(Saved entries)

..............................

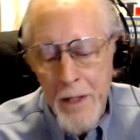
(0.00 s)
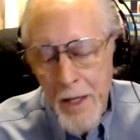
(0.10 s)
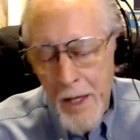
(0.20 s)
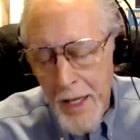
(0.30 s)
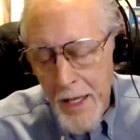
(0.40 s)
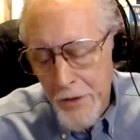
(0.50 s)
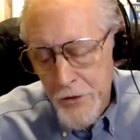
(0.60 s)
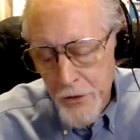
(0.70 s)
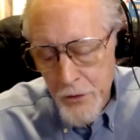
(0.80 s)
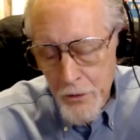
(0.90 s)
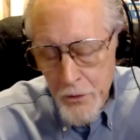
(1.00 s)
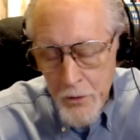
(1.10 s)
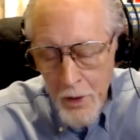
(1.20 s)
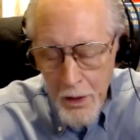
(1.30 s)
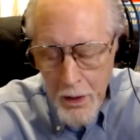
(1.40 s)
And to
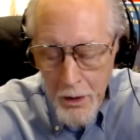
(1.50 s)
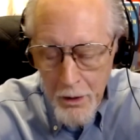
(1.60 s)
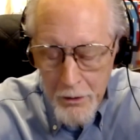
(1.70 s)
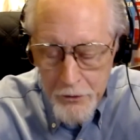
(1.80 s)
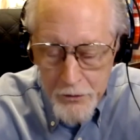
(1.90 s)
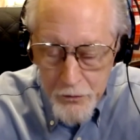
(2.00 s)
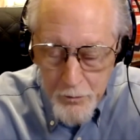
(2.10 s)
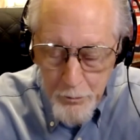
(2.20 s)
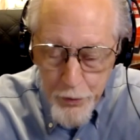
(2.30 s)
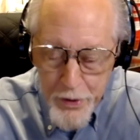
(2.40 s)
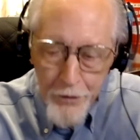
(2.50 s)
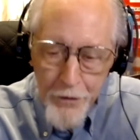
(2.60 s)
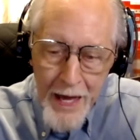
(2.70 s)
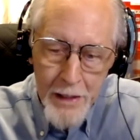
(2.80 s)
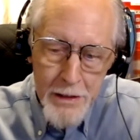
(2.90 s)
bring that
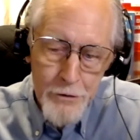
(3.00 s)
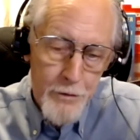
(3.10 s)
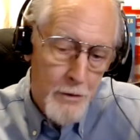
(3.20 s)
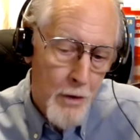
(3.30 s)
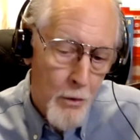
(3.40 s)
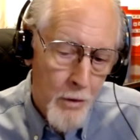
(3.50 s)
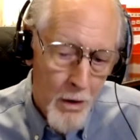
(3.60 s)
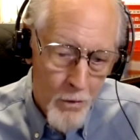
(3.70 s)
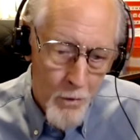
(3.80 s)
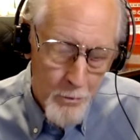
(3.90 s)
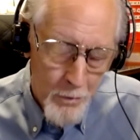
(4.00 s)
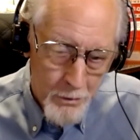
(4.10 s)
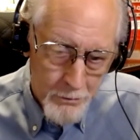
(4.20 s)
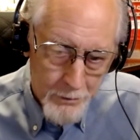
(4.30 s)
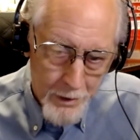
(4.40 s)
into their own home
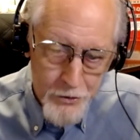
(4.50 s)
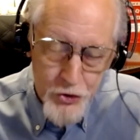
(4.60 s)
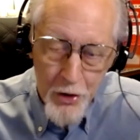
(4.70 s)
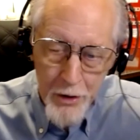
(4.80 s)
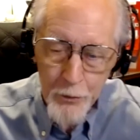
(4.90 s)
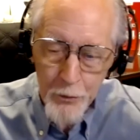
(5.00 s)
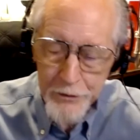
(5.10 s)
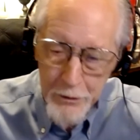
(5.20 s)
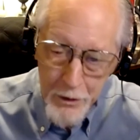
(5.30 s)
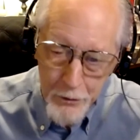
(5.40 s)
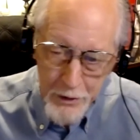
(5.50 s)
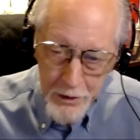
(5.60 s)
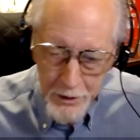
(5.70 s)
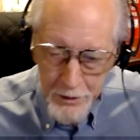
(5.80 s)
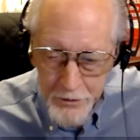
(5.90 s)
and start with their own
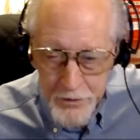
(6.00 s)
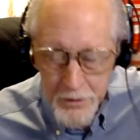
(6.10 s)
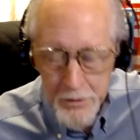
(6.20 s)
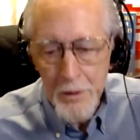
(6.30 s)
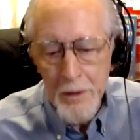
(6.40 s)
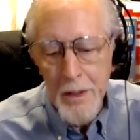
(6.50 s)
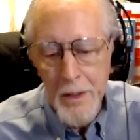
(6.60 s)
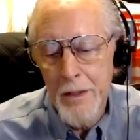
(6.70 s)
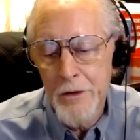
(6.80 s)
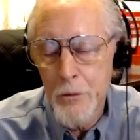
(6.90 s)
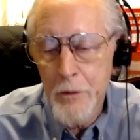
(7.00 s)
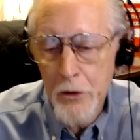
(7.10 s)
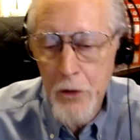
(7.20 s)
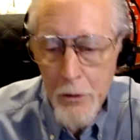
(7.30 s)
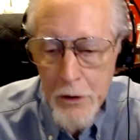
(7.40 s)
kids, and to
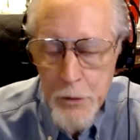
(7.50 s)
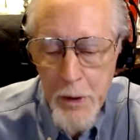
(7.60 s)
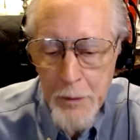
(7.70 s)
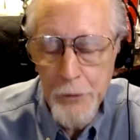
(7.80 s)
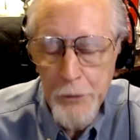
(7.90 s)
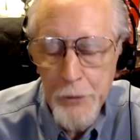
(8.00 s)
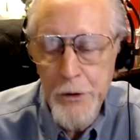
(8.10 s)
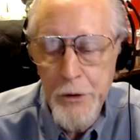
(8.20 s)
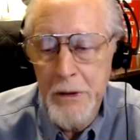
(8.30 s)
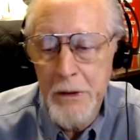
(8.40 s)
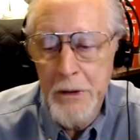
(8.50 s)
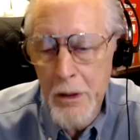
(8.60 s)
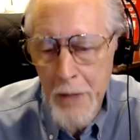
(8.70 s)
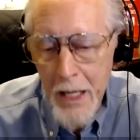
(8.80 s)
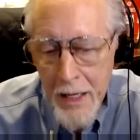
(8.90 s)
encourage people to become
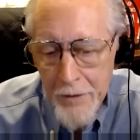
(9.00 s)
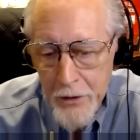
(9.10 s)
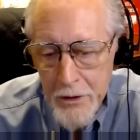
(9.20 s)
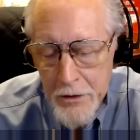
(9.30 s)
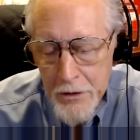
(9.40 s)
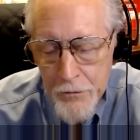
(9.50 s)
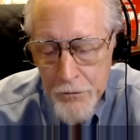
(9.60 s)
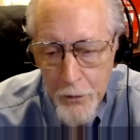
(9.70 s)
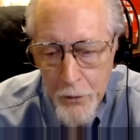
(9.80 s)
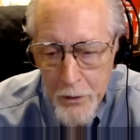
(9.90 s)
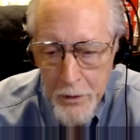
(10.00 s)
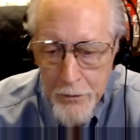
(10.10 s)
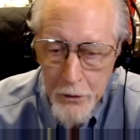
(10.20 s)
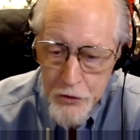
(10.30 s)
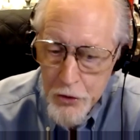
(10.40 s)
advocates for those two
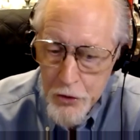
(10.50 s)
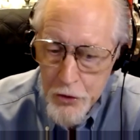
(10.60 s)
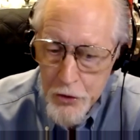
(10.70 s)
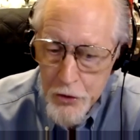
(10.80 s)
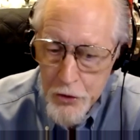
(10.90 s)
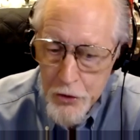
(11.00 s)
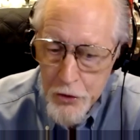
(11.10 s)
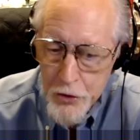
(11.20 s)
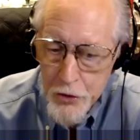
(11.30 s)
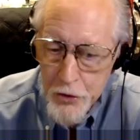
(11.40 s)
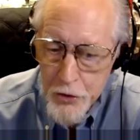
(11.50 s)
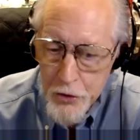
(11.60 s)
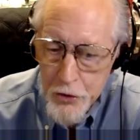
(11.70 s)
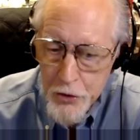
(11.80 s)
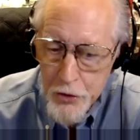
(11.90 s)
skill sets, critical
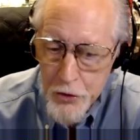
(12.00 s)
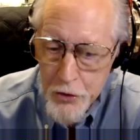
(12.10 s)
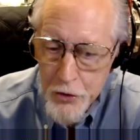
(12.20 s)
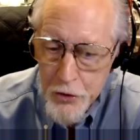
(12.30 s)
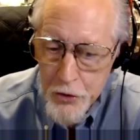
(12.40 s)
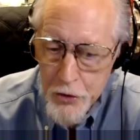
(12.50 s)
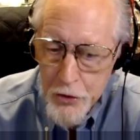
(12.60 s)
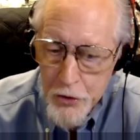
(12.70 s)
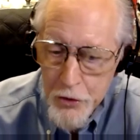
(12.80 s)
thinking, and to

..............................

### Directions
Retype each line above precisely, please. Skip anything that is a picture.

### Answer below
(0.00 s)
(0.10 s)
(0.20 s)
(0.30 s)
(0.40 s)
(0.50 s)
(0.60 s)
(0.70 s)
(0.80 s)
(0.90 s)
(1.00 s)
(1.10 s)
(1.20 s)
(1.30 s)
(1.40 s)
And to
(1.50 s)
(1.60 s)
(1.70 s)
(1.80 s)
(1.90 s)
(2.00 s)
(2.10 s)
(2.20 s)
(2.30 s)
(2.40 s)
(2.50 s)
(2.60 s)
(2.70 s)
(2.80 s)
(2.90 s)
bring that
(3.00 s)
(3.10 s)
(3.20 s)
(3.30 s)
(3.40 s)
(3.50 s)
(3.60 s)
(3.70 s)
(3.80 s)
(3.90 s)
(4.00 s)
(4.10 s)
(4.20 s)
(4.30 s)
(4.40 s)
into their own home
(4.50 s)
(4.60 s)
(4.70 s)
(4.80 s)
(4.90 s)
(5.00 s)
(5.10 s)
(5.20 s)
(5.30 s)
(5.40 s)
(5.50 s)
(5.60 s)
(5.70 s)
(5.80 s)
(5.90 s)
and start with their own
(6.00 s)
(6.10 s)
(6.20 s)
(6.30 s)
(6.40 s)
(6.50 s)
(6.60 s)
(6.70 s)
(6.80 s)
(6.90 s)
(7.00 s)
(7.10 s)
(7.20 s)
(7.30 s)
(7.40 s)
kids, and to
(7.50 s)
(7.60 s)
(7.70 s)
(7.80 s)
(7.90 s)
(8.00 s)
(8.10 s)
(8.20 s)
(8.30 s)
(8.40 s)
(8.50 s)
(8.60 s)
(8.70 s)
(8.80 s)
(8.90 s)
encourage people to become
(9.00 s)
(9.10 s)
(9.20 s)
(9.30 s)
(9.40 s)
(9.50 s)
(9.60 s)
(9.70 s)
(9.80 s)
(9.90 s)
(10.00 s)
(10.10 s)
(10.20 s)
(10.30 s)
(10.40 s)
advocates for those two
(10.50 s)
(10.60 s)
(10.70 s)
(10.80 s)
(10.90 s)
(11.00 s)
(11.10 s)
(11.20 s)
(11.30 s)
(11.40 s)
(11.50 s)
(11.60 s)
(11.70 s)
(11.80 s)
(11.90 s)
skill sets, critical
(12.00 s)
(12.10 s)
(12.20 s)
(12.30 s)
(12.40 s)
(12.50 s)
(12.60 s)
(12.70 s)
(12.80 s)
thinking, and to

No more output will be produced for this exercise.